Friday, February 27, 2015

You Have Been, And Always Shall Be, Our Friend

I skipped the second grade.

They don't really do that any more, skipping kids a grade. Smart kids are often awkward kids, and the social skills lag behind the school skills. But in the early 70s, before modern gifted classes, they didn't know what else to do with me.  So I jumped from first grade to third.

In the fourth grade, the novelty of me and my awkwardness wore off, and the bullying started. (Iowa is talking about a bullying bill again. I have a one-line bullying bill. Bullies shall be expelled.) It was somewhat controlled in school but the walk home was merciless. I'd get home, often before my parents, often in tears.

That was when I found Star Trek.

Every afternoon at 4, I would escape for an hour, to the Enterprise, where there were no bullies except Klingons, and where being the smartest guy on the bridge, even though you were a little different, made you a hero. And afterwards, I'd walk the open fields behind our house, back when it was safe for kids to wander alone for hours. It was my planet to explore, and I used to wish they could beam me up.

Today we mourn Leonard Nimoy. But we also mourn the Star Trek Vision, so hard to imagine in 1966.

The Star Trek Vision was more than the gadgets. We already have more of those than we dreamed possible.  Transporters and warp drives would still be the coolest things ever, but I have a communicator and a tricorder on my pocket.

The real vision was of a better world, using the best of our human emotions and the best of our minds to overcome our petty squabbles and unite humanity.

The vision of Star Trek was Gene Roddenberry's. Spock was that vision in one man. And more than any of the other actors and writers and directors and adaptors and creators  across five series and a dozen movies, Leonard Nimoy brought that the Star Trek Vision to life.

Spock was truly alien, and his alien-ness, and alienation, was an essential part of the character.  Yet Spock was also one of us, half-human.  Spock was an idealized human, smarter and stronger and more rational due to his Vulcan heritage, freed from our baser instincts, yet able to access the goodness of his human heart.

Take a couple hours for some Star Trek. The computers of our day are even mightier than those on the Enterprise.
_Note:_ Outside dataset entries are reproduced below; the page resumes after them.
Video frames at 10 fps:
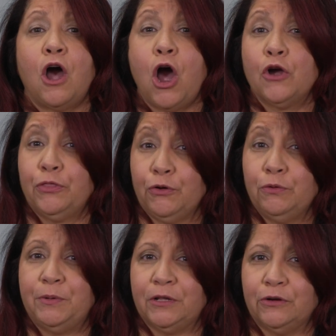Our
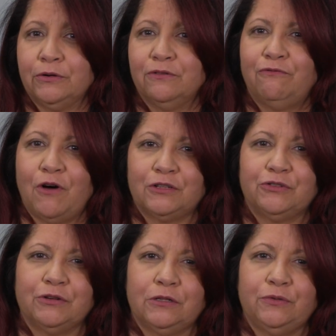third pillar,
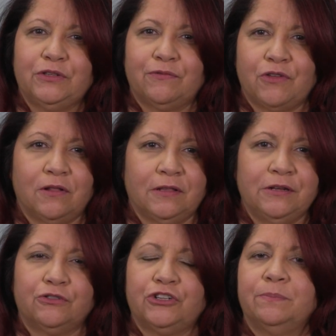foster inclusive thought
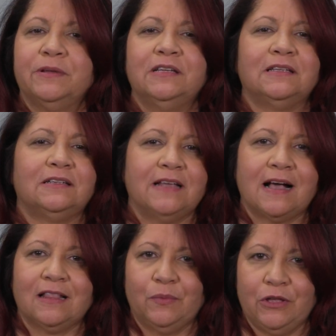leadership, is
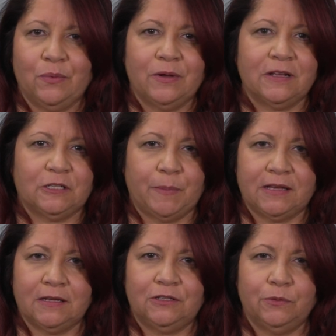exactly what you would
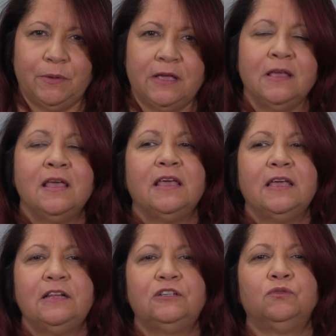expect it to be.
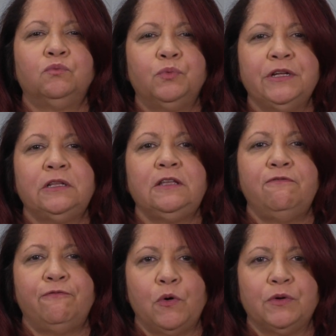It is really
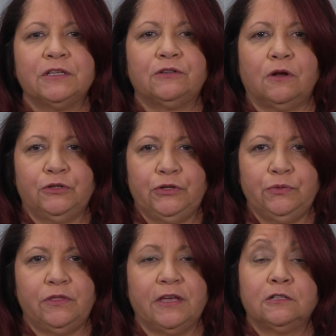focused on
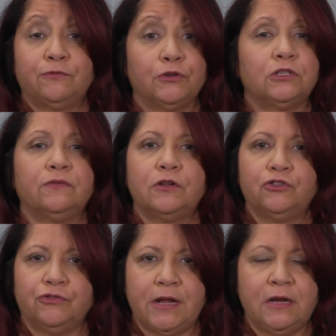two things. First of all,
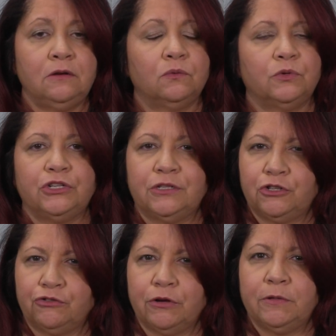training, which is
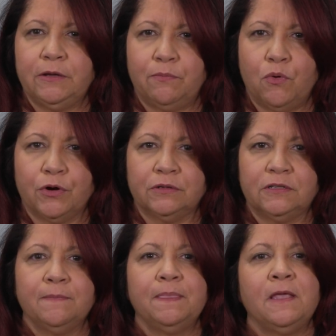extremely important.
Faster than the robot voice could say WORKING we have the world's knowledge on our screens.

Two great Spock episodes stand out.

In Journey to Babel, we meet Spock's parents, his human mother and Vulcan father. But the definitive Spock episode was Amok Time, where Spock returns to Vulcan for the mating ritual only to engage in mortal combat with his captain and best friend.



Watch especially at 11:30, where Spock explains ponn farr to Kirk, and Nimoy accesses in five minutes all the struggles and conflicts and emotions of his complex character.  Also see the scene beginning at 44:44, as Spock discovers that Kirk is alive, and his human joy and love escapes.


It took a great actor to get that much out of that character, with the restraints of time and budget and medium inherent to 1960s broadcast television.  And Nimoy was a great actor. He played occasional other roles, none of them memorable. During those re-run years, Nimoy struggled with that, once writing a book titled "I Am Not Spock."

But as the movies began, Nimoy realized he'd been cast in the role of a lifetime.

Nimoy embraced Spock, he recognized the role as a responsibility, he advocated the Star Trek Vision. He wrote another book titled "I AM Spock." And he embraced the Vulcan salutation, "live long and prosper," as a personal motto.

There was enough depth to Nimoy as a man, and to Spock as a character, to spend a lifetime exploring. And that character, and that Star Trek Vision, is Leonard Nimoy's legacy.



There's not a dry eye in the Federation tonight, not even on Vulcan. If only we had a Genesis device to bring Leonard Nimoy back for another lifetime.

But in creating the most iconic science fiction hero of all, Nimoy created his own immortality. He has been, and shall always be, our friend.

1 comment:

Eric Donat said...

I got bullied too. For me it started in sixth grade - so bad in seventh that they skipped me to eighth grade after Christmas break of that school year.

In high school I was bullied too - only this time by the special ed. faculty and staff (the adults). Only after high school after I started to volunteer for Iowa legislators did the bullying cease. From my experience legislators assumed I was smart - intelligent from the start until or unless I proved otherwise.

I will always have a special place in my heart for my high school class and for all of Iowa's legislators - for they gave me dignity.